MATERIAL PROVIDED =>
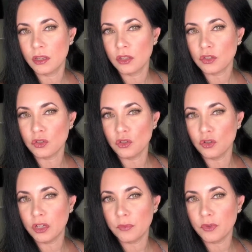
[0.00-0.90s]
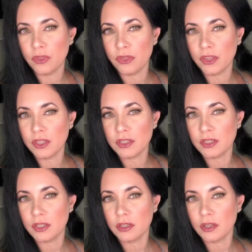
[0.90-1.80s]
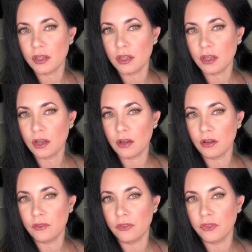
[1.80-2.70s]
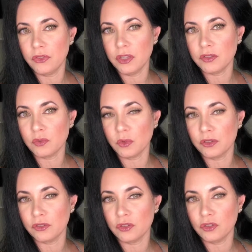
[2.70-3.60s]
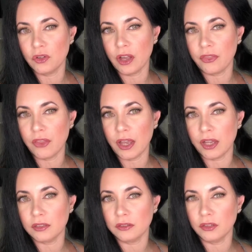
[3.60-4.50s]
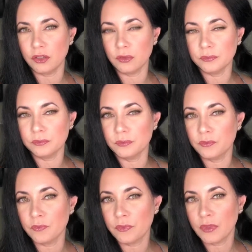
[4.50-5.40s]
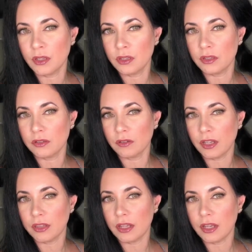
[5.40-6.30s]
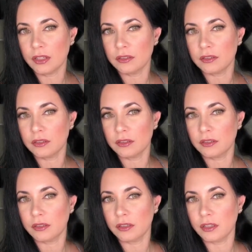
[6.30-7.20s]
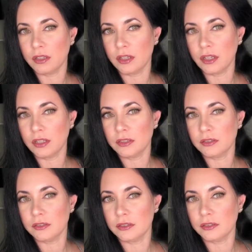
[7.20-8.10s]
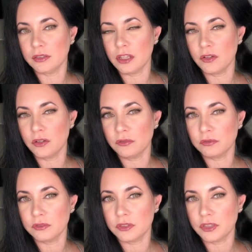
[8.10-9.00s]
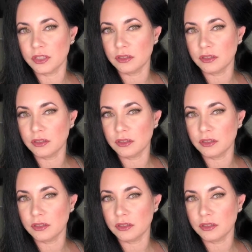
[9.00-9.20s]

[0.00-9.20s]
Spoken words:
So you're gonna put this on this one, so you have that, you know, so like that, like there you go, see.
--
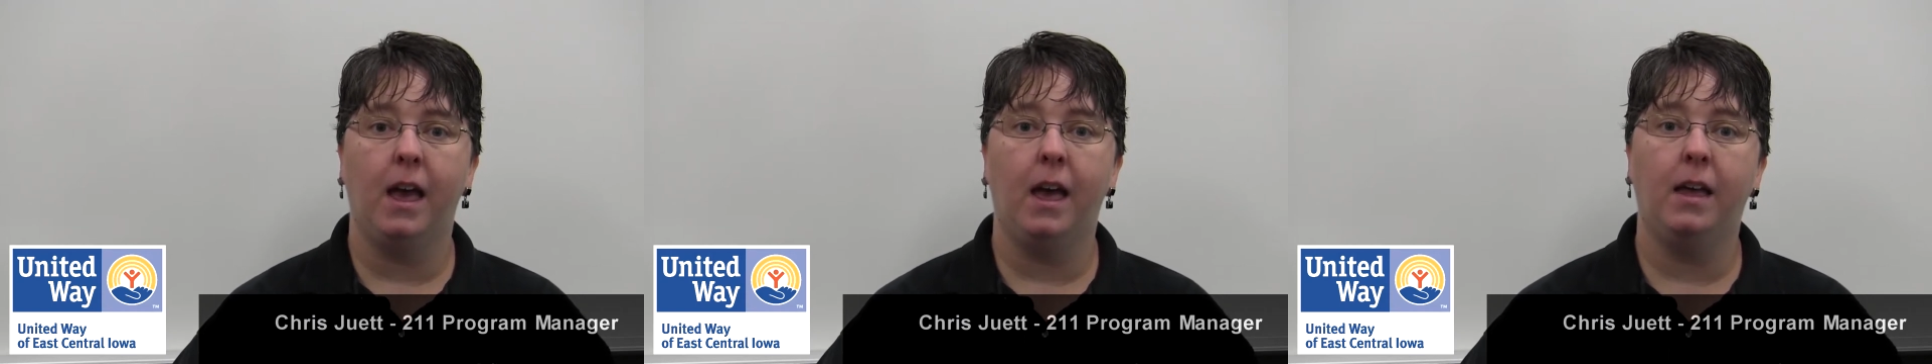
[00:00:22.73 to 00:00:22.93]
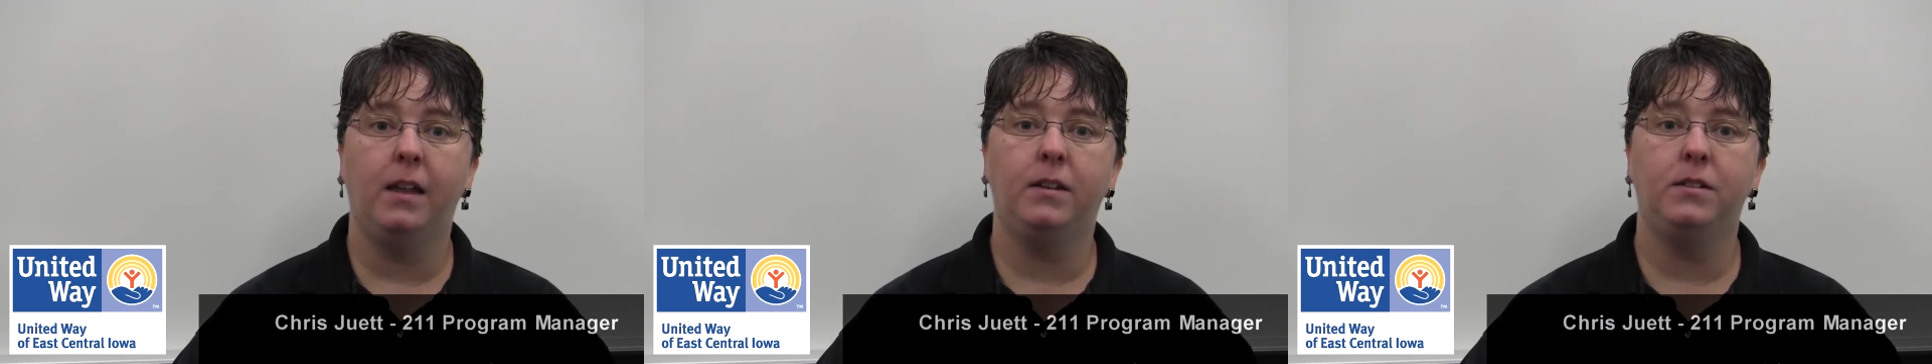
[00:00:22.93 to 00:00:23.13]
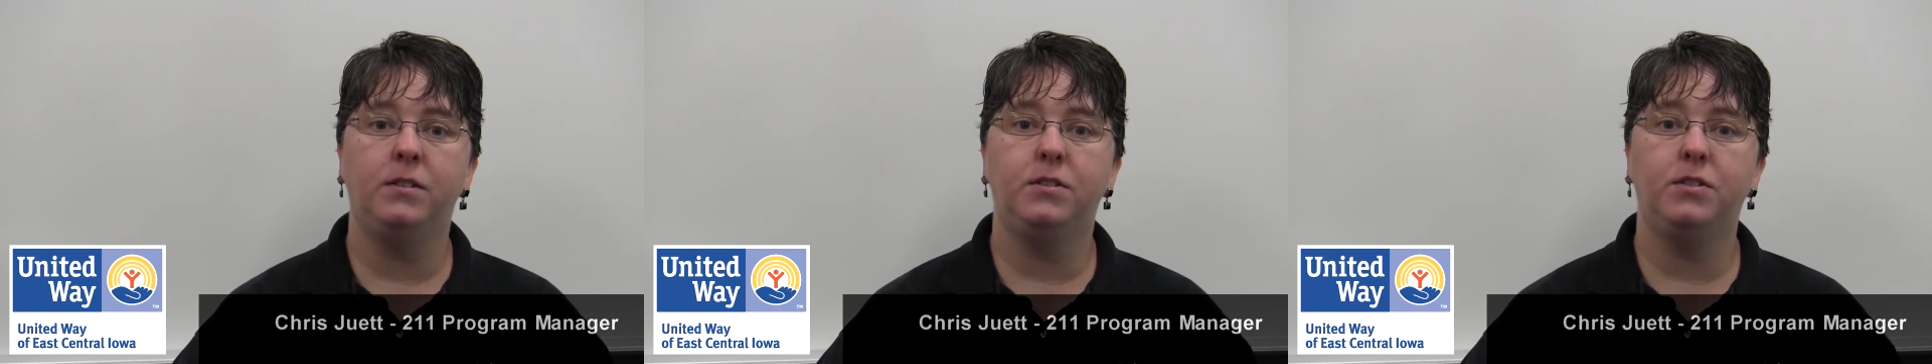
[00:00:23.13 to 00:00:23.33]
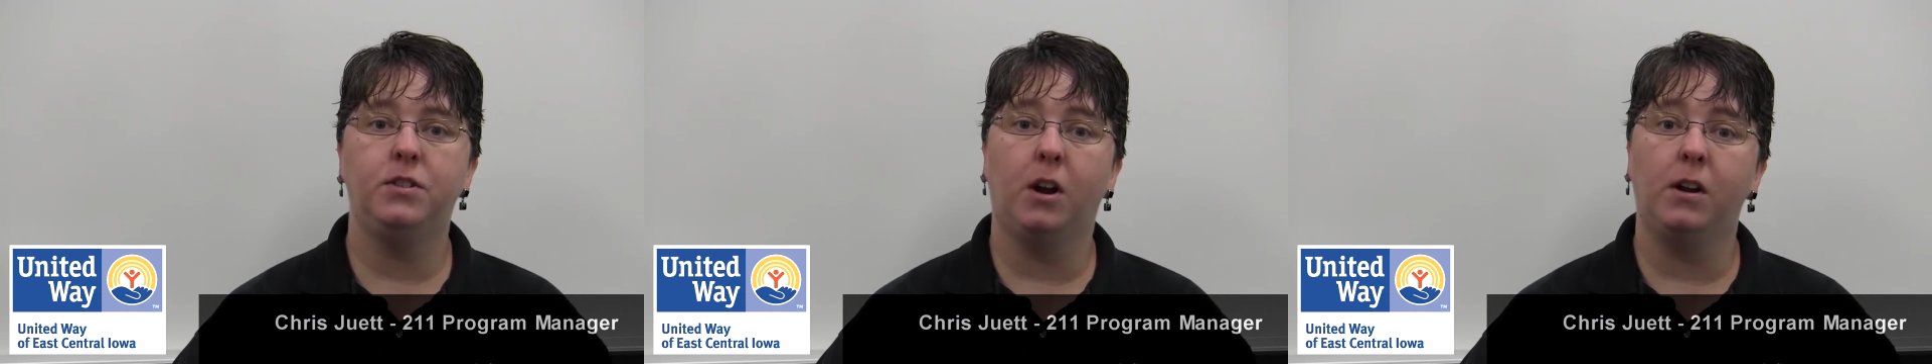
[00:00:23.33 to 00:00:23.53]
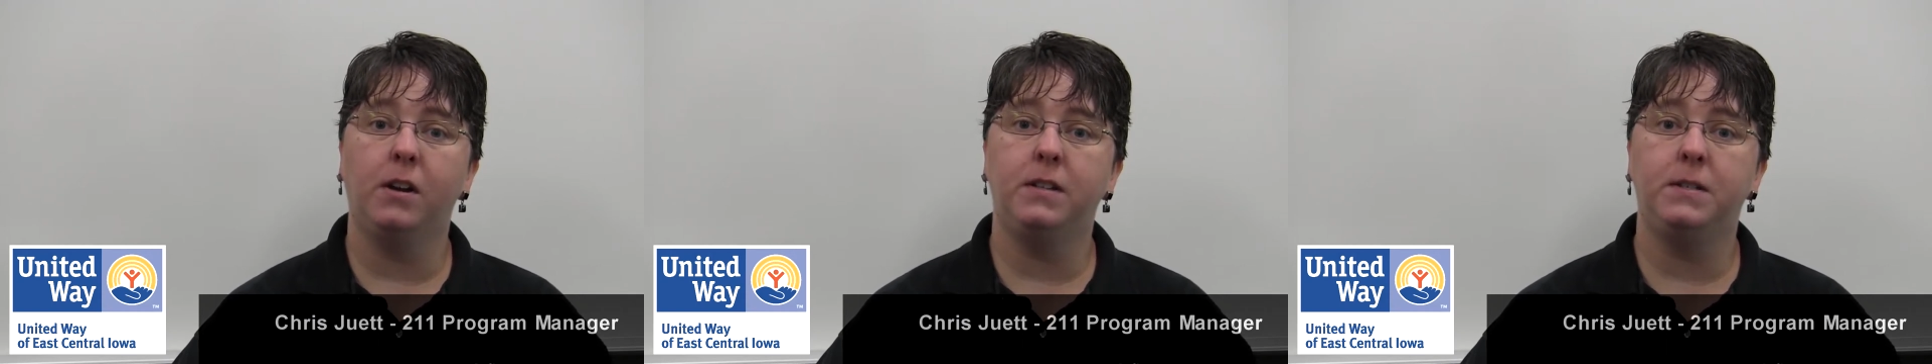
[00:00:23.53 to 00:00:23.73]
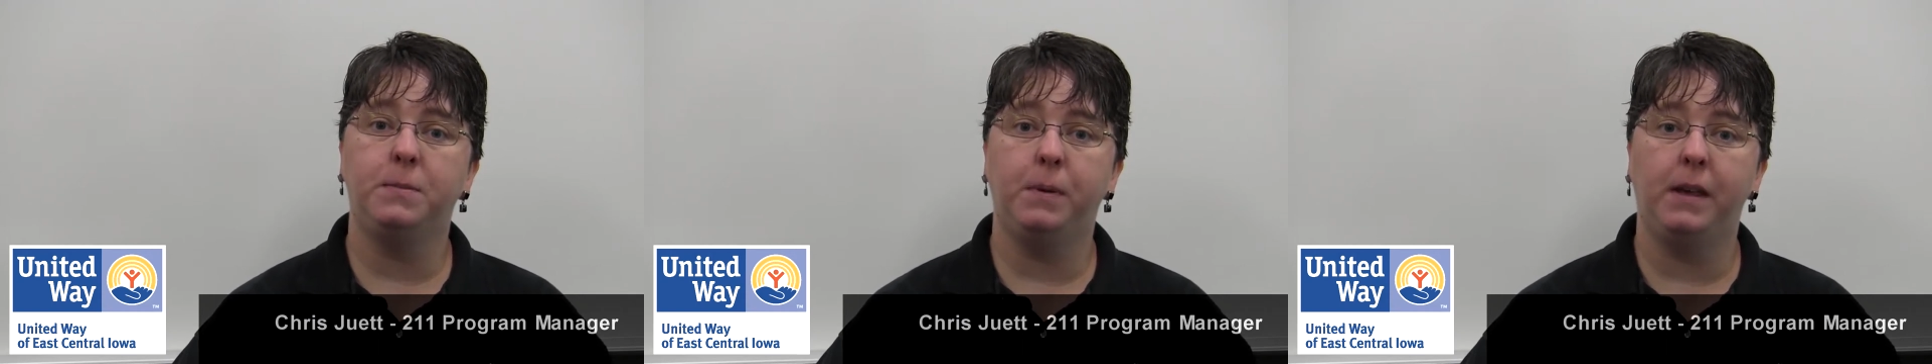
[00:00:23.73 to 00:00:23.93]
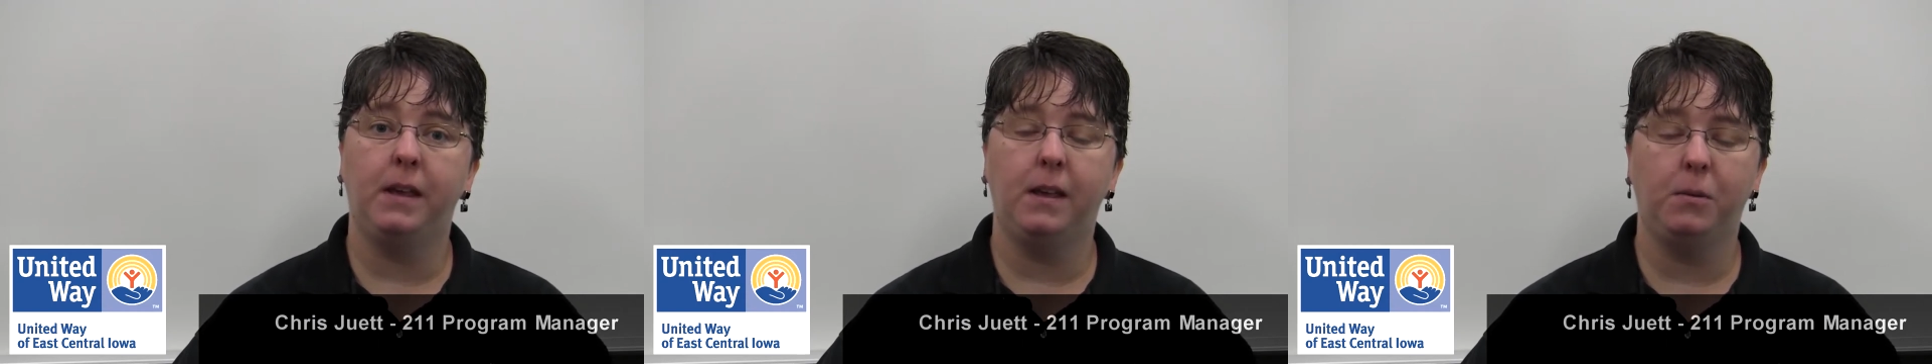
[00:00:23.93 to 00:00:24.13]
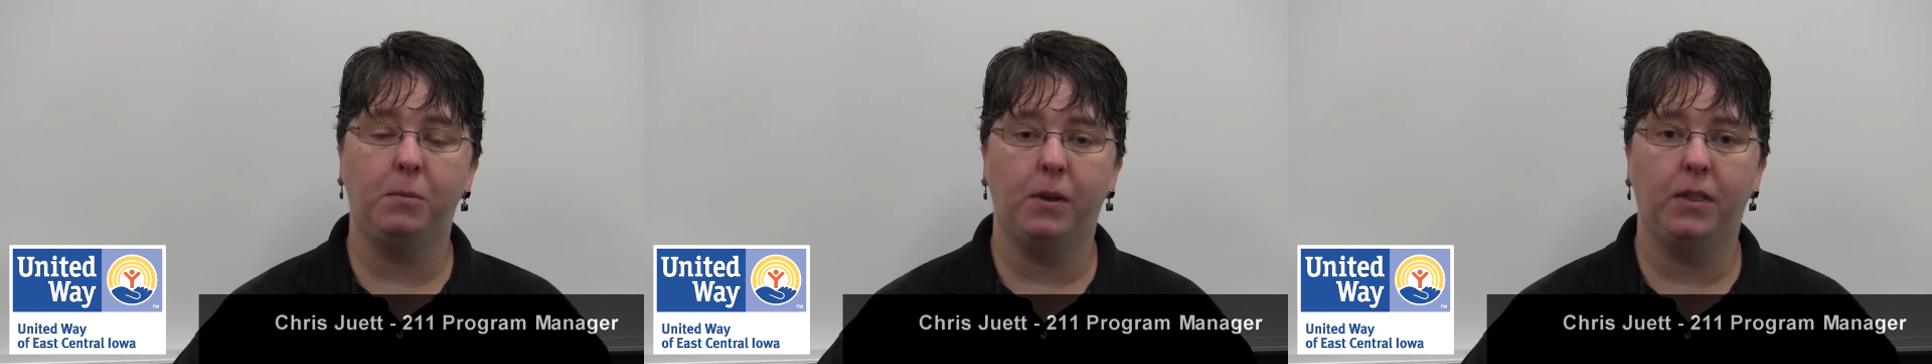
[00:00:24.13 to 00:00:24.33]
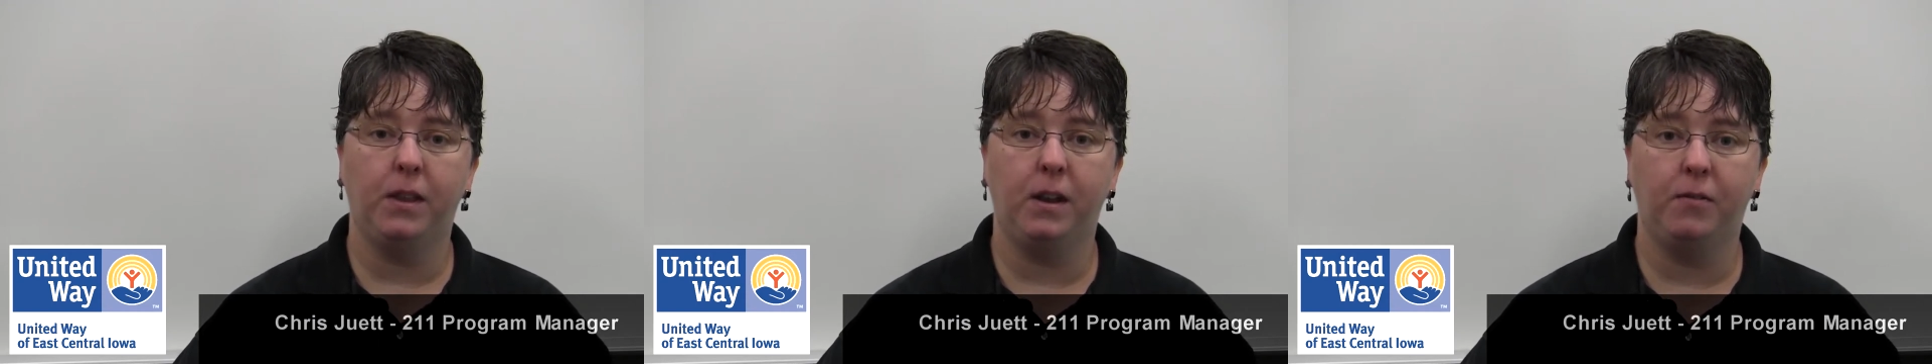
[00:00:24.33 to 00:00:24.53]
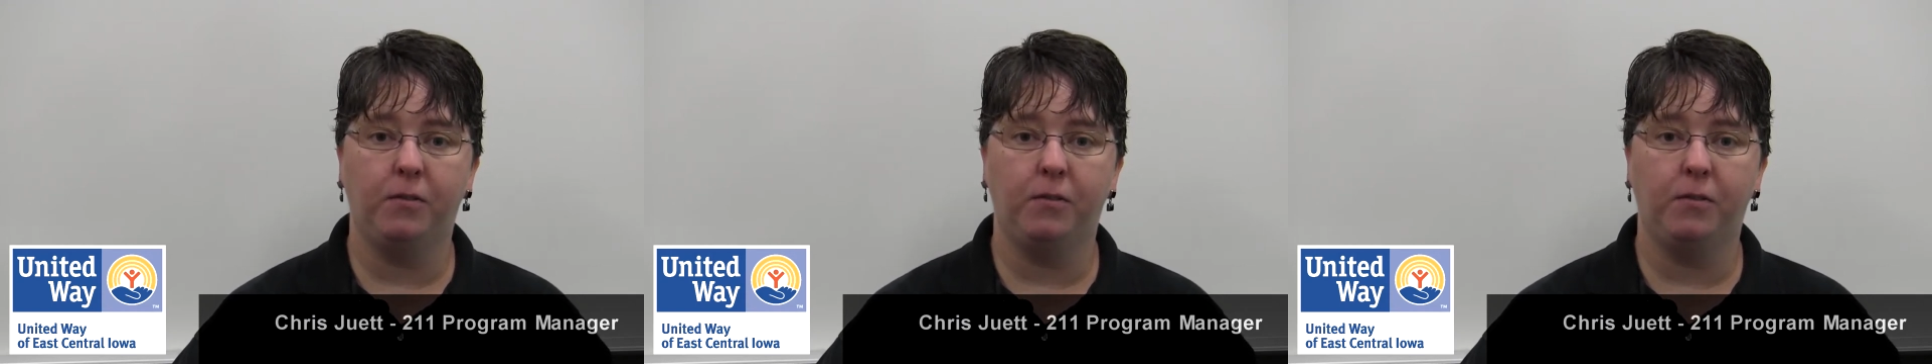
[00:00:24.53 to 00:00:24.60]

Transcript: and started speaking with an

PROBLEM REQUIREMENTS => Look above for the line with "[00:00:22.93 to 00:00:23.13]"; quote it and every line after it, stopping after the line with "Transcript: and started speaking with an", exactly, with nothing added and without pictures.

TASK RESPONSE =>
[00:00:22.93 to 00:00:23.13]
[00:00:23.13 to 00:00:23.33]
[00:00:23.33 to 00:00:23.53]
[00:00:23.53 to 00:00:23.73]
[00:00:23.73 to 00:00:23.93]
[00:00:23.93 to 00:00:24.13]
[00:00:24.13 to 00:00:24.33]
[00:00:24.33 to 00:00:24.53]
[00:00:24.53 to 00:00:24.60]

Transcript: and started speaking with an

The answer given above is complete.